La lisibilité et la visibilité des virages (en approche et dans le virage) peut aussi être renforcée par la présence d’une signalisation horizontale adaptée, la présence d’une ligne axiale et de lignes de rive améliorant la perception du tracé, en particulier de nuit et contribuant à une meilleure position latérale et à une réduction de la dispersion des vitesses.
Classe de virage | Différence entre la vitesse d’approche (Va) et la vitesse en virage(Vd) | Signalisation |
Classe A |
Va - Vd < 8 km/h |
Aucune signalisation Ajouter un panneau A1 si la visibilité en approche du virage est mauvaise |
Classe B |
8 km/h ≤ Va - Vd < 16 km/h | Balises J1 et panneau A1 si la visibilité sur le virage est mauvaise |
Classe C |
16 km/h ≤ Va - Vd < 40 km/h | Panneau A1 + balises J1 + balise J4 tri chevrons |
Classe D |
Va - Vd ≥ 40 km/h |
Panneau A1 + balises J4 mono chevron dans toute la courbe |
3. LE BESOIN : améliorer la sécurité secondaire des routes interurbaines
La sécurité secondaire consiste à réduire les conséquences des collisions routières lorsqu’elles sont inévitables. Elle constitue un levier très important pour améliorer la sécurité des usagers des routes rurales.
La sécurité secondaire repose sur l’amélioration des véhicules, des conducteurs et des routes. Si des progrès considérables ont été accomplis en matière de sécurité des véhicules et d’éducation des conducteurs, d’importantes marges de progrès existent en matière d’amélioration du réseau routier secondaire.
En France, près de 2 tués de la route sur 5 décèdent après un choc contre un obstacle latéral agressif. Le traitement des obstacles latéraux sur route rural répond donc à un enjeu de sécurité routière très important. Or, si depuis 20 ans le nombre des personnes tuées dans les accidents de la route a fortement diminué, la contribution des obstacles latéraux agressifs est demeurée stable, oscillant entre 35 et 40% des tués selon les années.

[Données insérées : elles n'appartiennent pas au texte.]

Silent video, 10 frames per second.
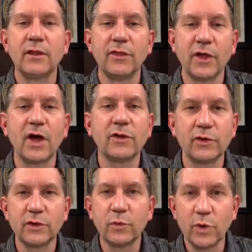the
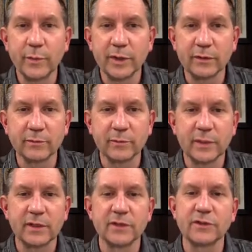good woman,
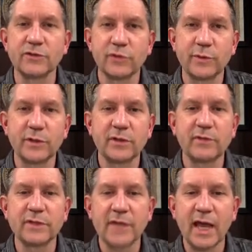because
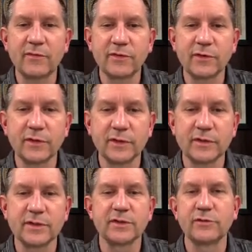attributive is after, and
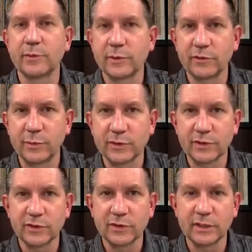this is attributive
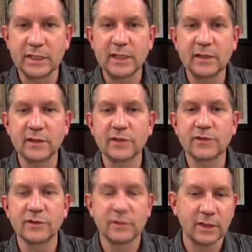position in
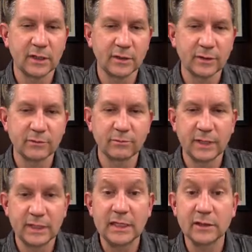English.
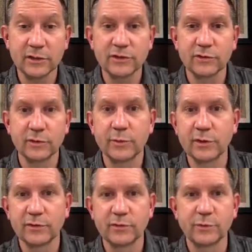In English,
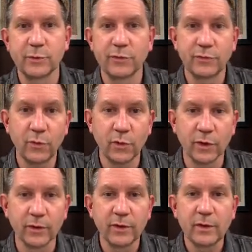attributive is
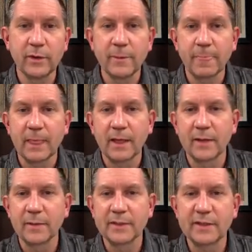before.
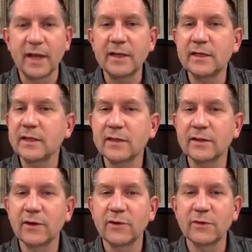It's kind of neat,
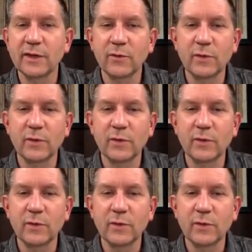though, that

Les obstacles latéraux sont innombrables et comprennent un grand nombre d’objets : les arbres, les accotements non franchissables (fossés, talus, parois rocheuses), les ouvrages (murs, piles de pont, parapets), les équipements (poteaux électriques et télécom, signalisation, mobilier urbain), les aménagements routiers (bordures, îlots), les véhicules en stationnement, mais aussi les glissières métalliques et glissières béton.

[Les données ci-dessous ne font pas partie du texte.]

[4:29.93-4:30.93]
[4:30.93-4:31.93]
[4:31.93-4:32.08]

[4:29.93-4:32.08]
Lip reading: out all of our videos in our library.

En France, les données disponibles sur les obstacles fixes[2] confirment que les arbres représentent de loin la première source de tués (29.1% en 2011), représentant :
- environ deux fois plus de victimes que les accotements continus non franchissables (16%),
- environ 2,5 fois plus de victimes que respectivement les ouvrages d’art et équipements routiers annexes (13.5%), les équipements et réseaux divers (12.9%),
Arbres, accotements continus, ouvrages d’art et équipements divers représentent plus de 2 tiers des tués sur obstacles latéraux. Les différentes étapes du traitement des obstacles latéraux sont, par ordre de préférence :
- supprimer l’obstacle,
- éloigner l’obstacle de la chaussée,
- rendre l’obstacle moins agressif
- isoler l’obstacle des voies de circulation par l’installation d’un dispositif approprié (glissière ou barrière de sécurité, atténuateur de choc).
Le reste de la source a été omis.